• **ABOUT THIS EXERCISE**
Every line of the material below in which "video" shows up is to be located and copied.

• **ENTRIES SHOWN**
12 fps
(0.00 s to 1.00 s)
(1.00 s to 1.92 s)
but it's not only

---

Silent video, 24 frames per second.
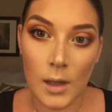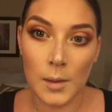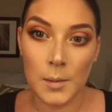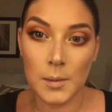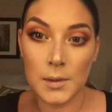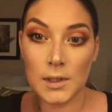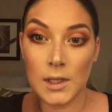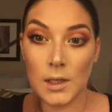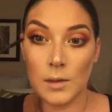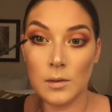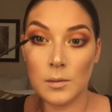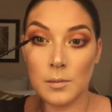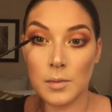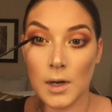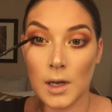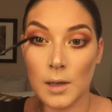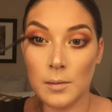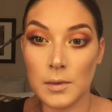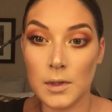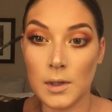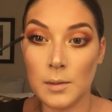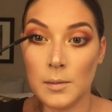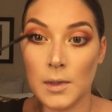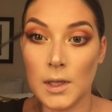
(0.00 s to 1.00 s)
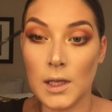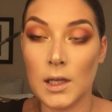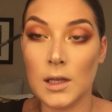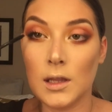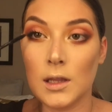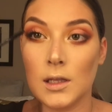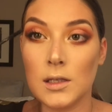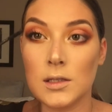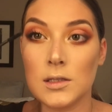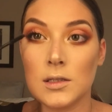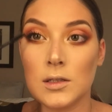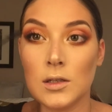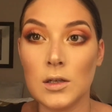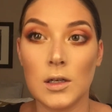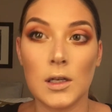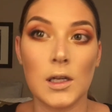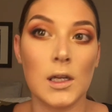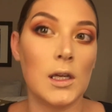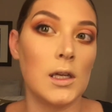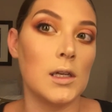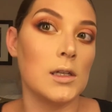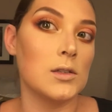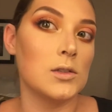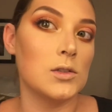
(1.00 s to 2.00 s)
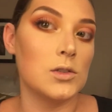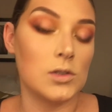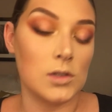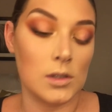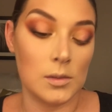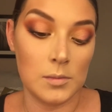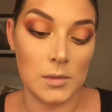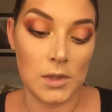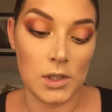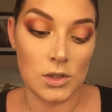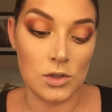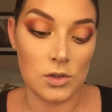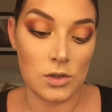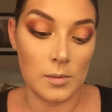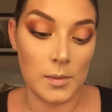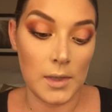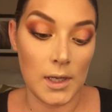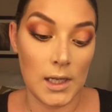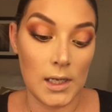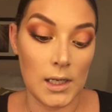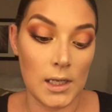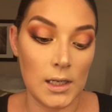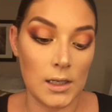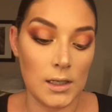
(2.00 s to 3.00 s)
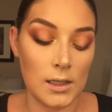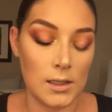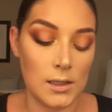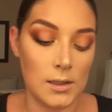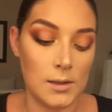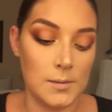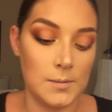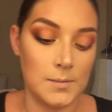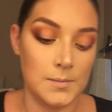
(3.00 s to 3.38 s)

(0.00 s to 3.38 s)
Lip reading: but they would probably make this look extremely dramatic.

...

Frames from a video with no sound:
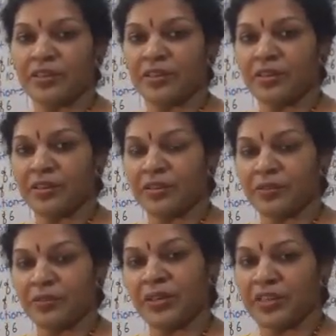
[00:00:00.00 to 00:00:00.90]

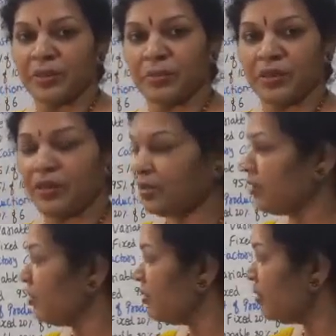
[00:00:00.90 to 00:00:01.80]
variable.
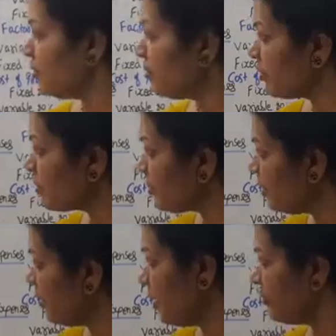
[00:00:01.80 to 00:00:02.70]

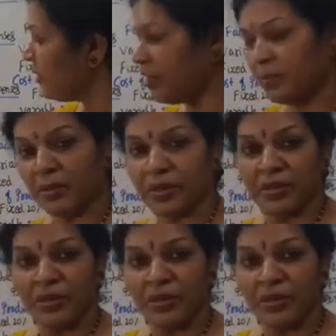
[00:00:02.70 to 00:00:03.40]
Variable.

• **SOLUTION**
Silent video, 24 frames per second.
Frames from a video with no sound:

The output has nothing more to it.